** Opening DATA block **

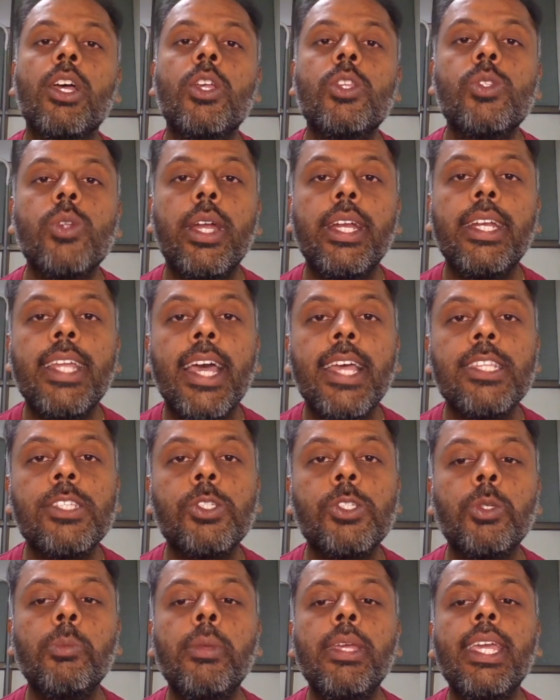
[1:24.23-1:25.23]
so it has
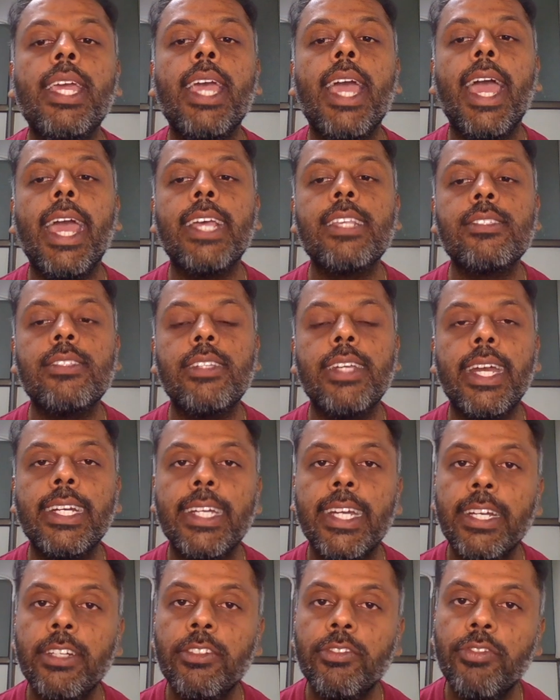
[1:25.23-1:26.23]
to be
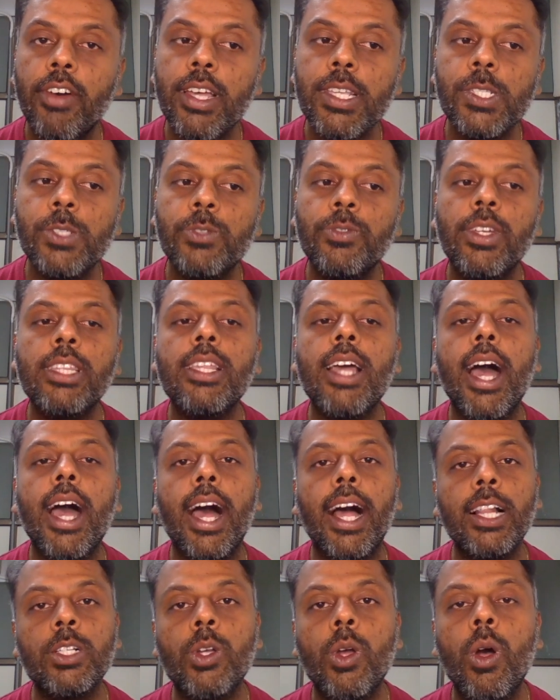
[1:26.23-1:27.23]
extracted first with
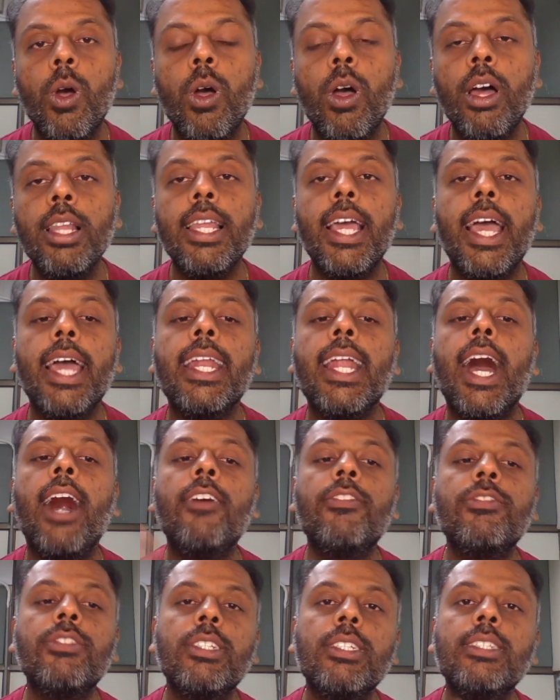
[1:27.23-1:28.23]
alcohol, and
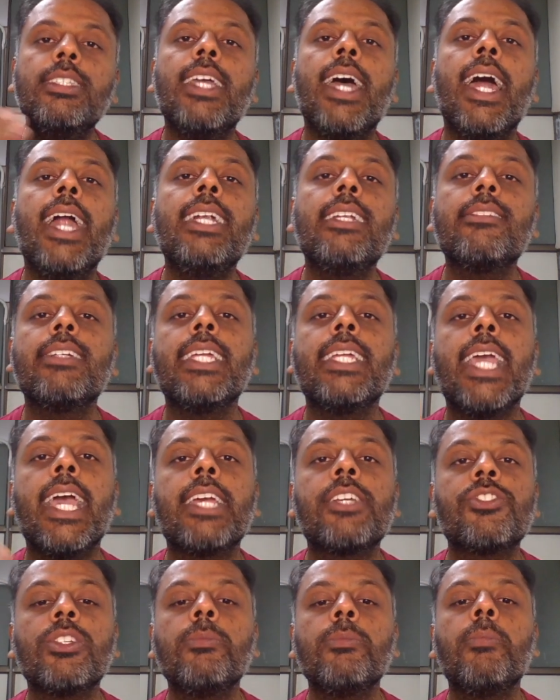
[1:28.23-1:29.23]
after that
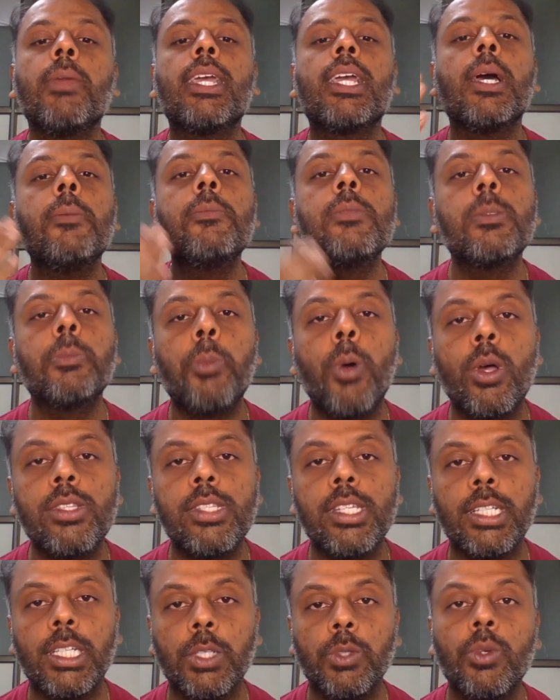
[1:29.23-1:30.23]
reaction becomes
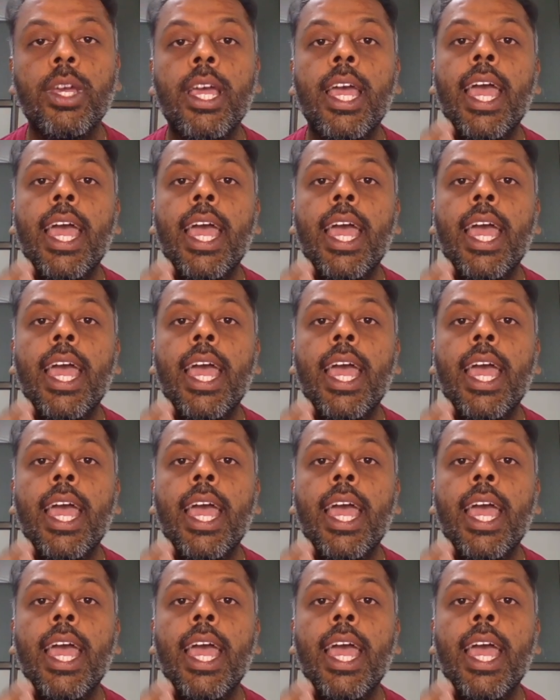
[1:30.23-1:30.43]
positive.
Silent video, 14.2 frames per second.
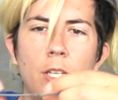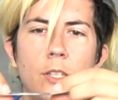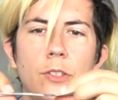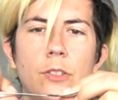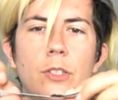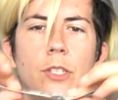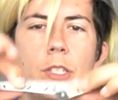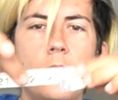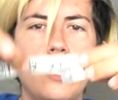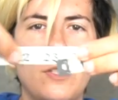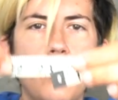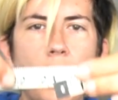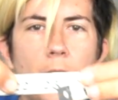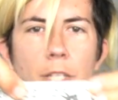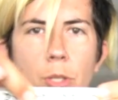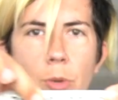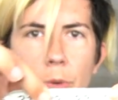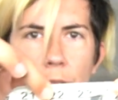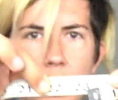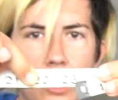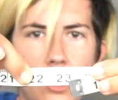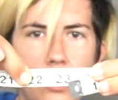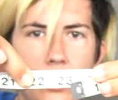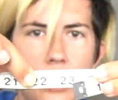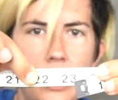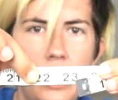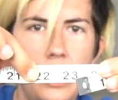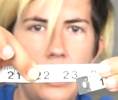So this is my
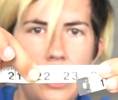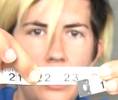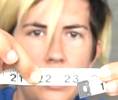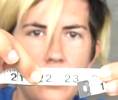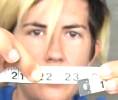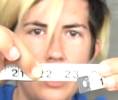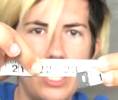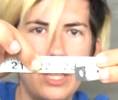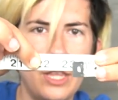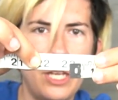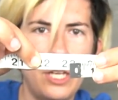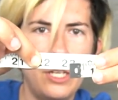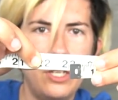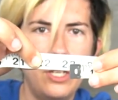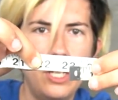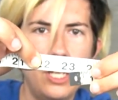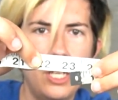23 right there.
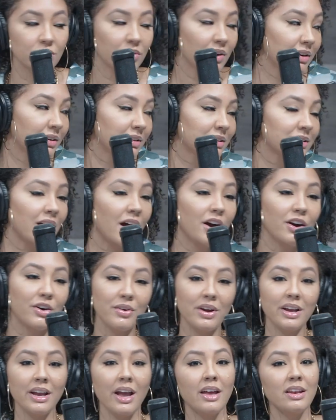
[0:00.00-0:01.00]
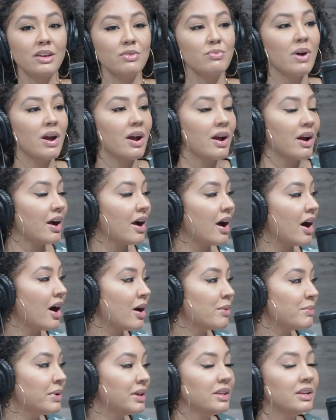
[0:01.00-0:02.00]
Sherard is not going anywhere.
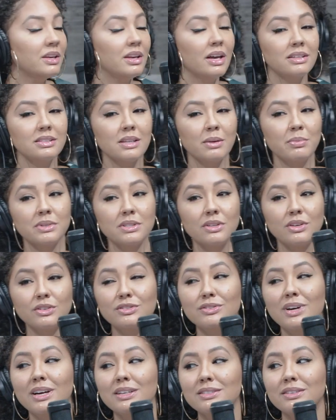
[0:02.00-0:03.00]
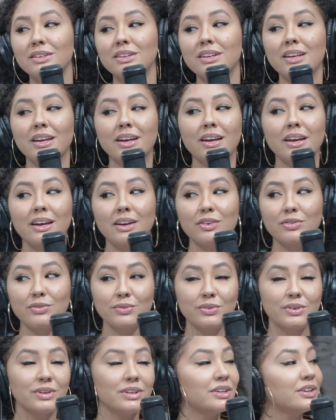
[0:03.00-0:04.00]
In the next episode, you guys are going to get
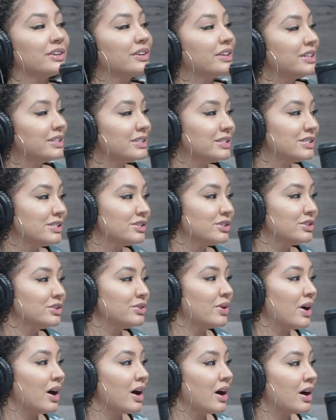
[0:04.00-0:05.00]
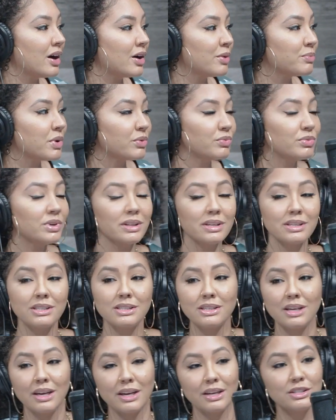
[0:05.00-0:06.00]
real into real
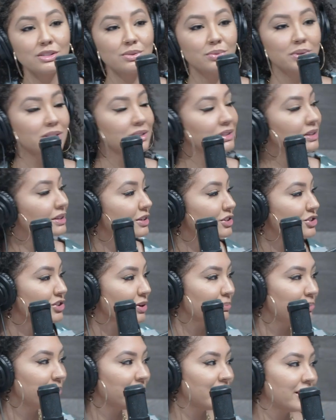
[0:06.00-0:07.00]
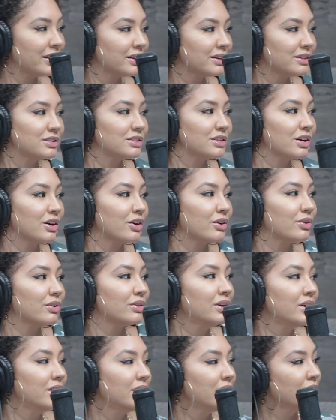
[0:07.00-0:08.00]
estate. Twee's going to jump in.
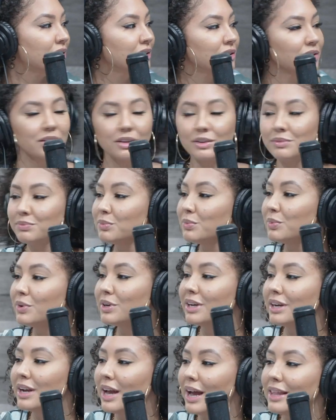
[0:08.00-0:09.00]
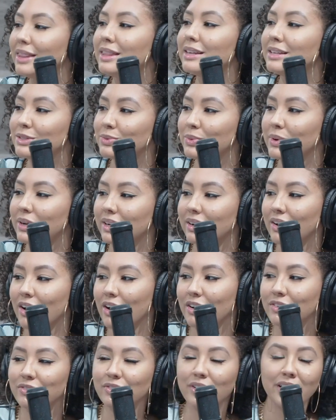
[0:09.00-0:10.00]
So, we're going to end this one
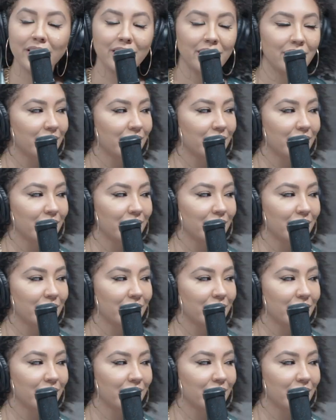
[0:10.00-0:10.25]
off right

** Closing DATA block **

- **WHAT IS REQUIRED**: Word for word, please reproduce each entry above and leave out every picture.

- **RESULT FOR THIS TASK**:
[1:24.23-1:25.23]
so it has
[1:25.23-1:26.23]
to be
[1:26.23-1:27.23]
extracted first with
[1:27.23-1:28.23]
alcohol, and
[1:28.23-1:29.23]
after that
[1:29.23-1:30.23]
reaction becomes
[1:30.23-1:30.43]
positive.
Silent video, 14.2 frames per second.
So this is my
23 right there.
[0:00.00-0:01.00]
[0:01.00-0:02.00]
Sherard is not going anywhere.
[0:02.00-0:03.00]
[0:03.00-0:04.00]
In the next episode, you guys are going to get
[0:04.00-0:05.00]
[0:05.00-0:06.00]
real into real
[0:06.00-0:07.00]
[0:07.00-0:08.00]
estate. Twee's going to jump in.
[0:08.00-0:09.00]
[0:09.00-0:10.00]
So, we're going to end this one
[0:10.00-0:10.25]
off right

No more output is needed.